Some reproductive factors observed in United States such as the increase in the average number of reproductive years51, are not sustained either, given that they do not explain the parallel changes in the decrease in hip fractures in men. Similarly, other authors consider other factors such as an increase in calcium and vitamin D intake52, a higher BMI53, greater physical activity, smoking cessation51 and the prevention of falls54 to explain the decreasing trends in the incidence of hip fracture. It may contribute to the decline of hip fractures and therefore the decline of mortality due to osteoporosis. New investigations are necessary to prove it. Despite the high prevalence of osteoporosis in older population, its impact on mortality has scarcely been studied. To the best of our knowledge, this is the first study evaluating trends on mortality caused by osteoporosis developed in Spain. However, our study also has some limitations. Firstly, Join point regression consists in an ecological study, so causal relationship cannot be established and our results require further confirmation with individual-level data. As such, we can only hypothesize about associations highlighted by our data and have strayed from making claims of causality. Secondly, databases of the Spanish National Institute of Statistics do not provide osteoporosis classification data so we are not able to determine which data corresponds to primary osteoporosis or secondary one. Thirdly, the scarce number of studies focused on osteoporosis mortality makes it difficult to compare our results and forces us to contrast them with studies focused on osteoporotic fractures. However, we consider osteoporotic fractures an acceptable proxy to mortality because it has been demonstrated that general fractures, and especially hip fractures, are related to reducing personal autonomy through disability and dependence55, influencing the quality of life56,57 and even mortality58,59.

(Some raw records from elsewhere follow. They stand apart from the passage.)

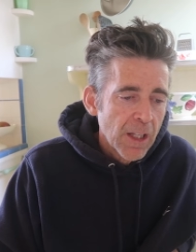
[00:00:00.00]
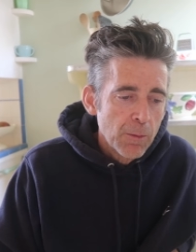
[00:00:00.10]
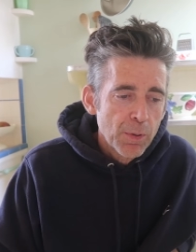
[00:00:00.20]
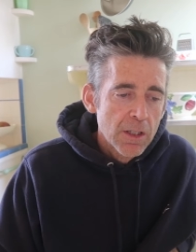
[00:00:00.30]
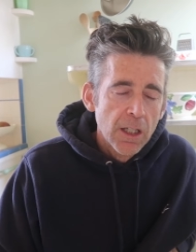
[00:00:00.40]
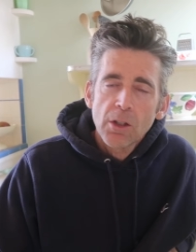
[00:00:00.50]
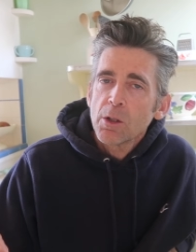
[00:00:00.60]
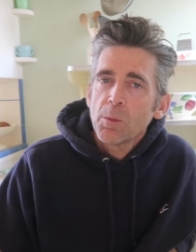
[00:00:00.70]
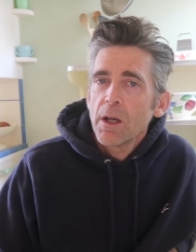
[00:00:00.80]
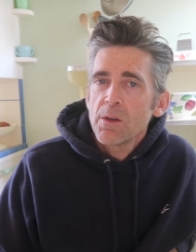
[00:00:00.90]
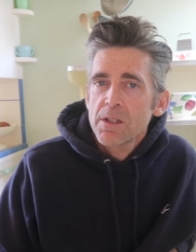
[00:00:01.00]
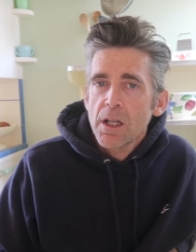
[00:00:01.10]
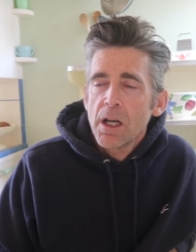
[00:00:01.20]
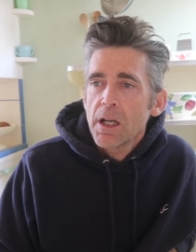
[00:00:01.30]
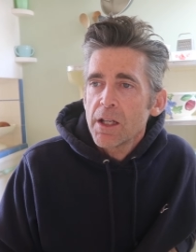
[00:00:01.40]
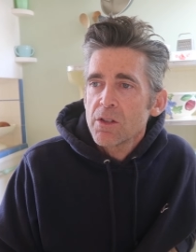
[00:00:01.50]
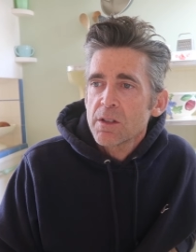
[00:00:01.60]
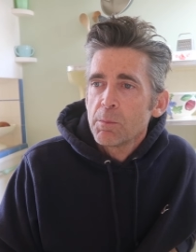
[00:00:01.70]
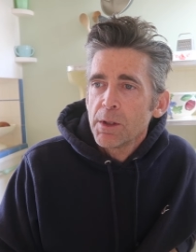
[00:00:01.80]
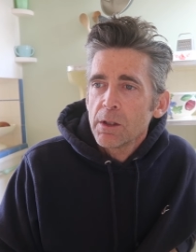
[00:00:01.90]
In particular, when I was young, I used
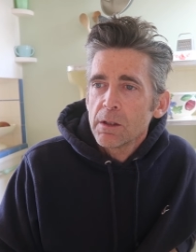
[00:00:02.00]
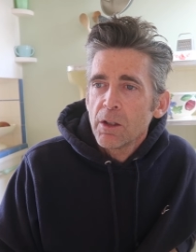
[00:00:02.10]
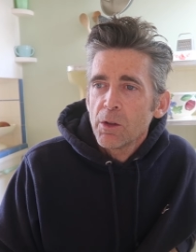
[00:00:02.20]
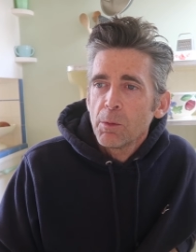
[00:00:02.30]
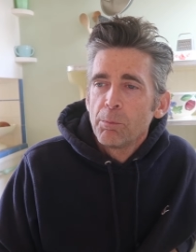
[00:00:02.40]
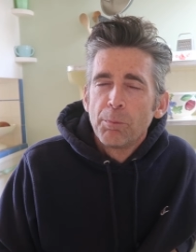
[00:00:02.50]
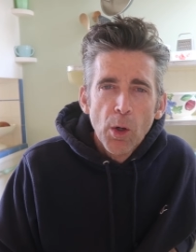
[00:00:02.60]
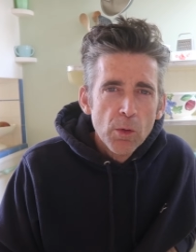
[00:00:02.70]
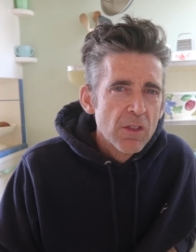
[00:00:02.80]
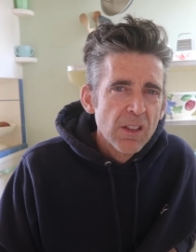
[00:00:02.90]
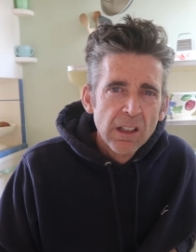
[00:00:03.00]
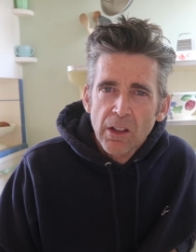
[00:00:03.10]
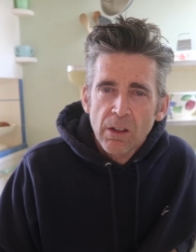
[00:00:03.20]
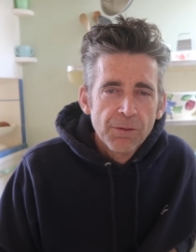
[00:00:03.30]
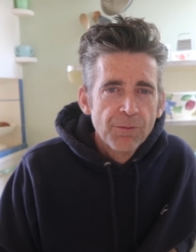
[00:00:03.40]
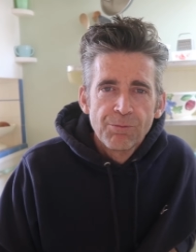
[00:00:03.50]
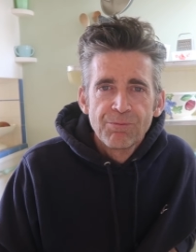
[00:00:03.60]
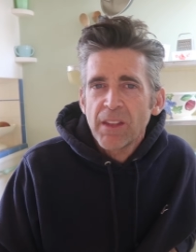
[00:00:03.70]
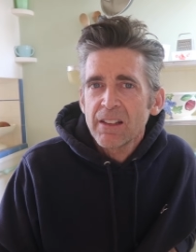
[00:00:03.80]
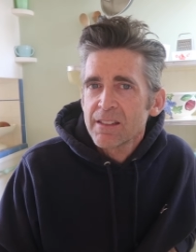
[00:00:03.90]
to build little boats and little
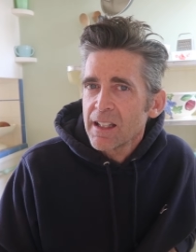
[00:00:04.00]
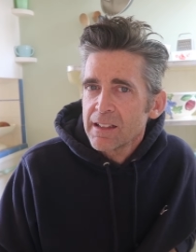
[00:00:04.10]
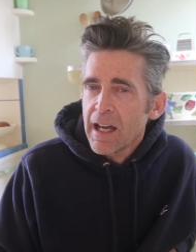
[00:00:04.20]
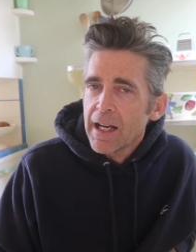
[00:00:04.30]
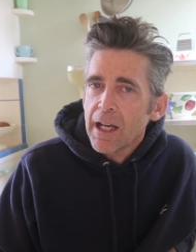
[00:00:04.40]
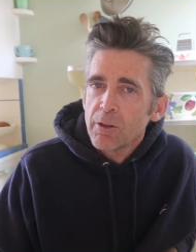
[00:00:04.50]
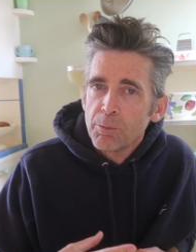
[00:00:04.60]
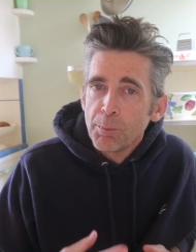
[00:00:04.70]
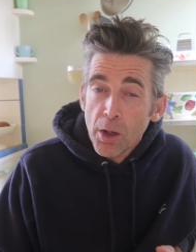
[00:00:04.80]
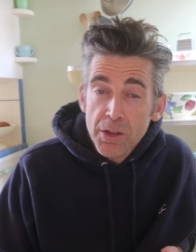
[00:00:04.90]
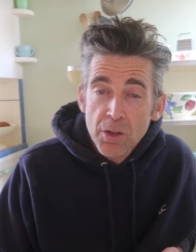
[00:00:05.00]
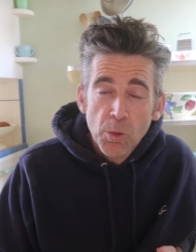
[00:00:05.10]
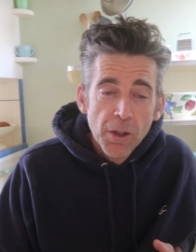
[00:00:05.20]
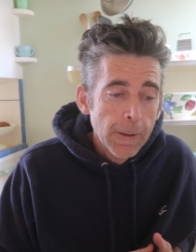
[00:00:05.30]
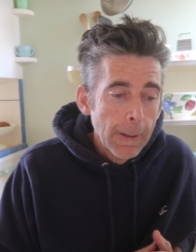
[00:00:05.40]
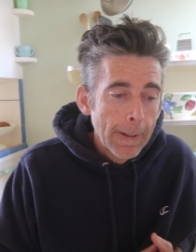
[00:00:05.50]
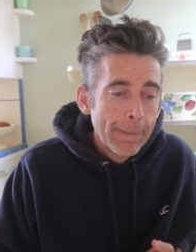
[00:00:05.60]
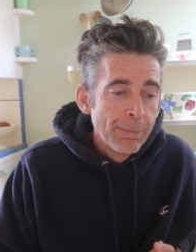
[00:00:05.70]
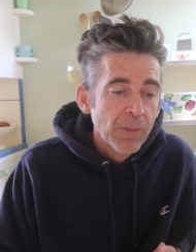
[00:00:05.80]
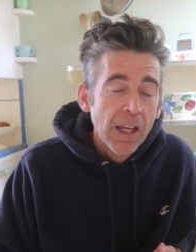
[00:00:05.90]
things like that out of balsa wood.
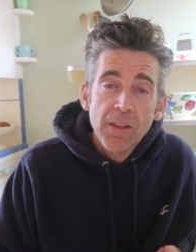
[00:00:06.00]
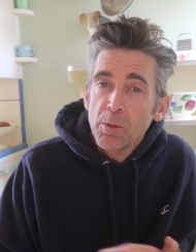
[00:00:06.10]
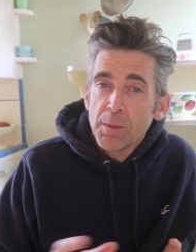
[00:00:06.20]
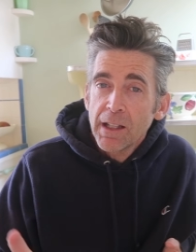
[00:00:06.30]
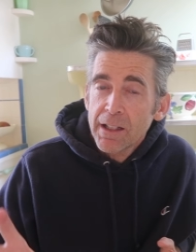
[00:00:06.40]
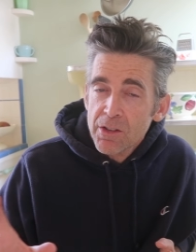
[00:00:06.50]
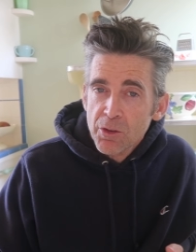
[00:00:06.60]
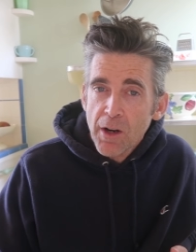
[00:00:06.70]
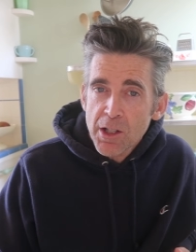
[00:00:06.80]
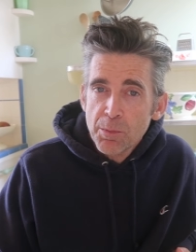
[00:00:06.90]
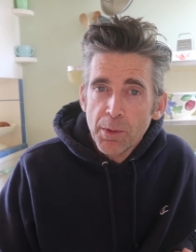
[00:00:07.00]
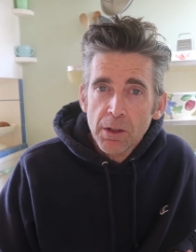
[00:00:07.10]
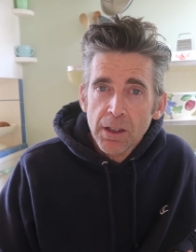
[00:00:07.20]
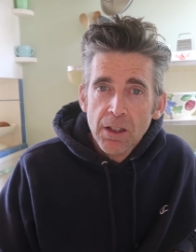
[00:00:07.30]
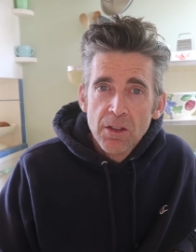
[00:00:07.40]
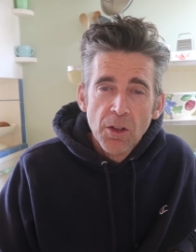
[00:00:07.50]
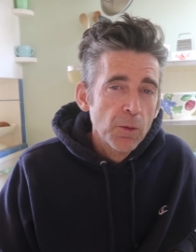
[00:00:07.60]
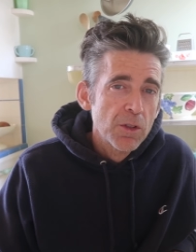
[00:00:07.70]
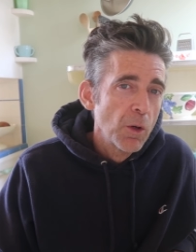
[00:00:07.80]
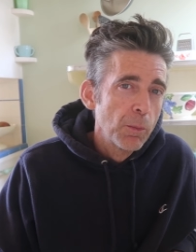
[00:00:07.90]
And they would be like scratch buildings, so
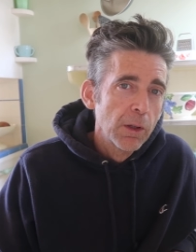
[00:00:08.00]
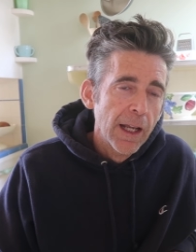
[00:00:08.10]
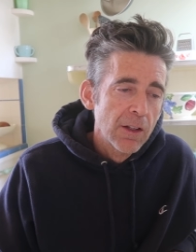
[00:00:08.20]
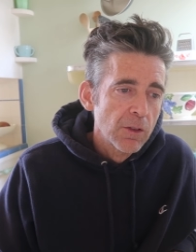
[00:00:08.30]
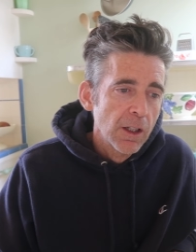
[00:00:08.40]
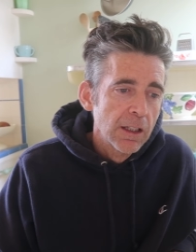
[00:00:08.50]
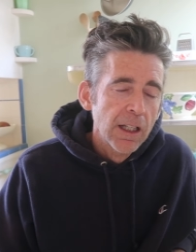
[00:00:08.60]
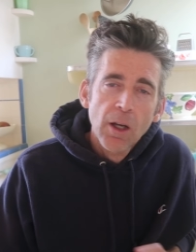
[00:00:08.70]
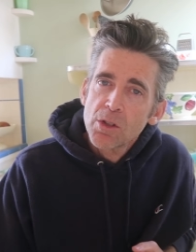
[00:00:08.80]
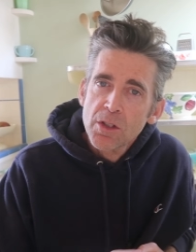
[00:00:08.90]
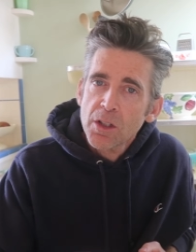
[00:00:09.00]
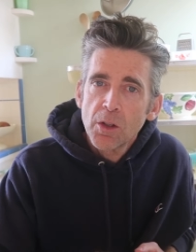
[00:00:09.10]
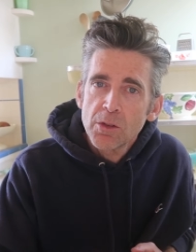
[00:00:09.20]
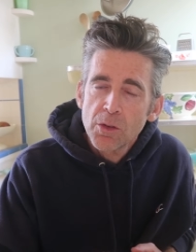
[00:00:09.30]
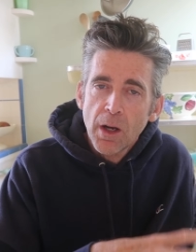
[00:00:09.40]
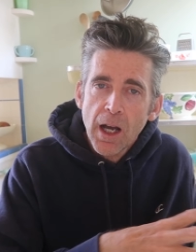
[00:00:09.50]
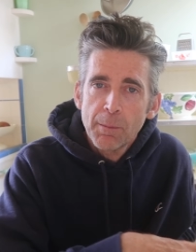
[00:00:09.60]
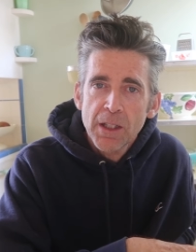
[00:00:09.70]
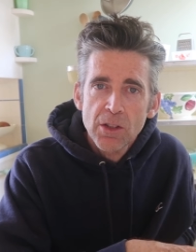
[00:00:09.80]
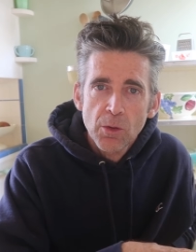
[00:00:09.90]
there was no plans or anything. I would just go to a
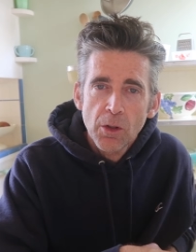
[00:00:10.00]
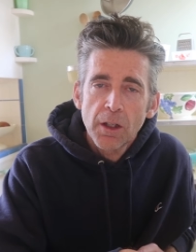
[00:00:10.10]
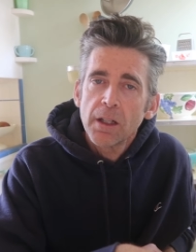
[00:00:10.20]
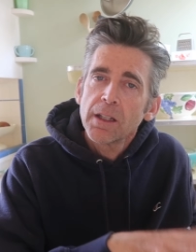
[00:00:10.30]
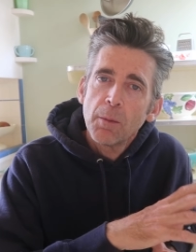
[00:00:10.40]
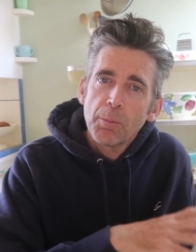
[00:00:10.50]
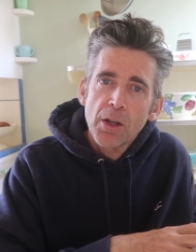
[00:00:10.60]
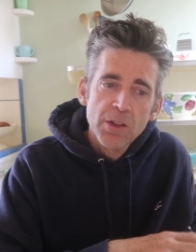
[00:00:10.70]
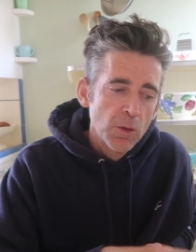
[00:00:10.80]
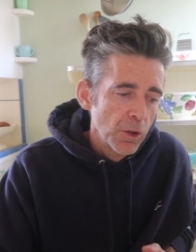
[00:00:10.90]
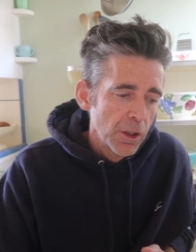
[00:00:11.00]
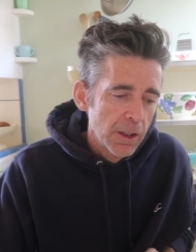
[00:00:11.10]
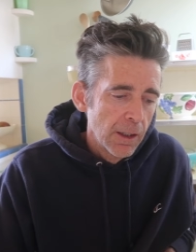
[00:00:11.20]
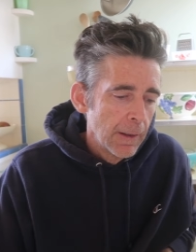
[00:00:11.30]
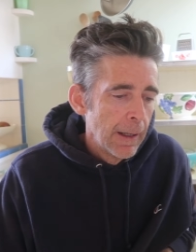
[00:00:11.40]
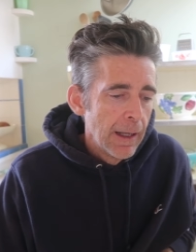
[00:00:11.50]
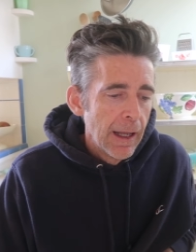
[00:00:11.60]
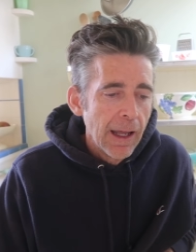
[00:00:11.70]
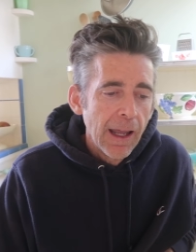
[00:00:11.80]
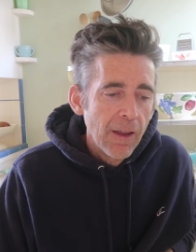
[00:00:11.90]
hobby store and get balsa wood
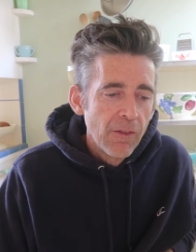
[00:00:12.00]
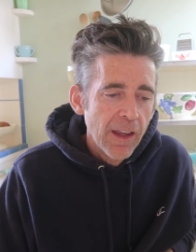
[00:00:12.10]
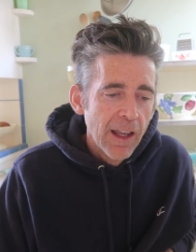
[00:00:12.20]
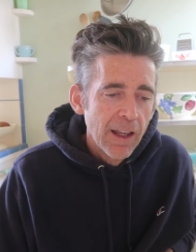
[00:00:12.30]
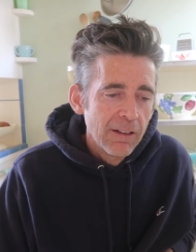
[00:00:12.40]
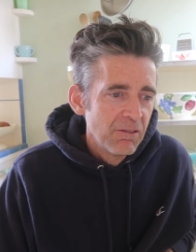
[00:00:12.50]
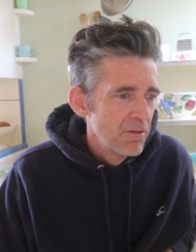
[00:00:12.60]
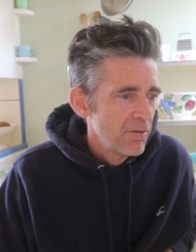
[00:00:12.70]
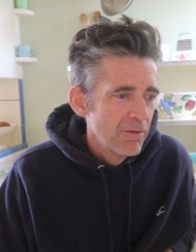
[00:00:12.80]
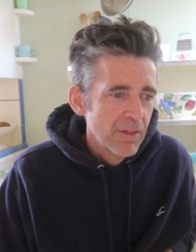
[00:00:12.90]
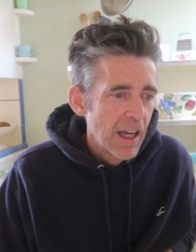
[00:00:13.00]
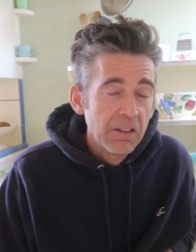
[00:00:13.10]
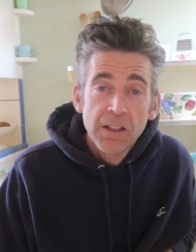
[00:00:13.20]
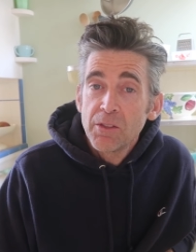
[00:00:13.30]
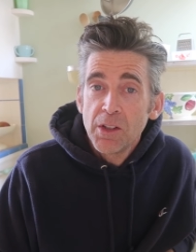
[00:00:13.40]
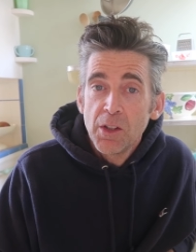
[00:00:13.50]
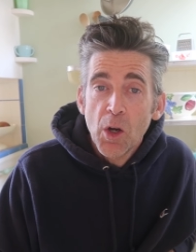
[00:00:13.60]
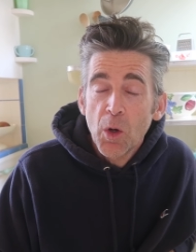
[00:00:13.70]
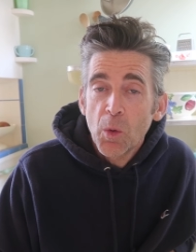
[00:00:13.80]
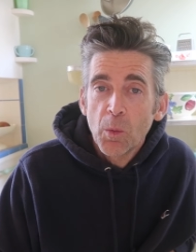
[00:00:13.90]
and then I don't even
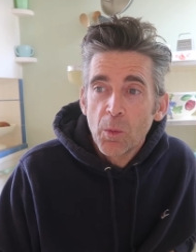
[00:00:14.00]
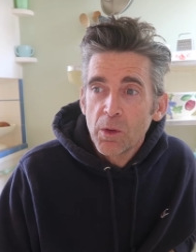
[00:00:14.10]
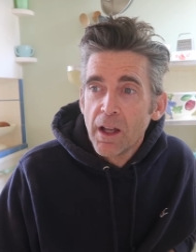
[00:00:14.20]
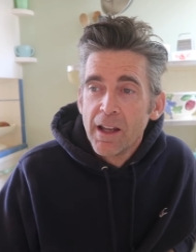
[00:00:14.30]
know,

In conclusion, osteoporosis mortality in Spain is decreasing faster in the older age cohorts especially in women; the causes of this are not clear, but it cannot be fully attributed to improvements in osteoporosis diagnosis or screening or in primary or secondary osteoporosis prevention via bisphosphonates. Further observational studies with individual-level data are needed to clarify if new diagnosis, preventative tools, or their combination could contribute to these changes on mortality due to osteoporosis.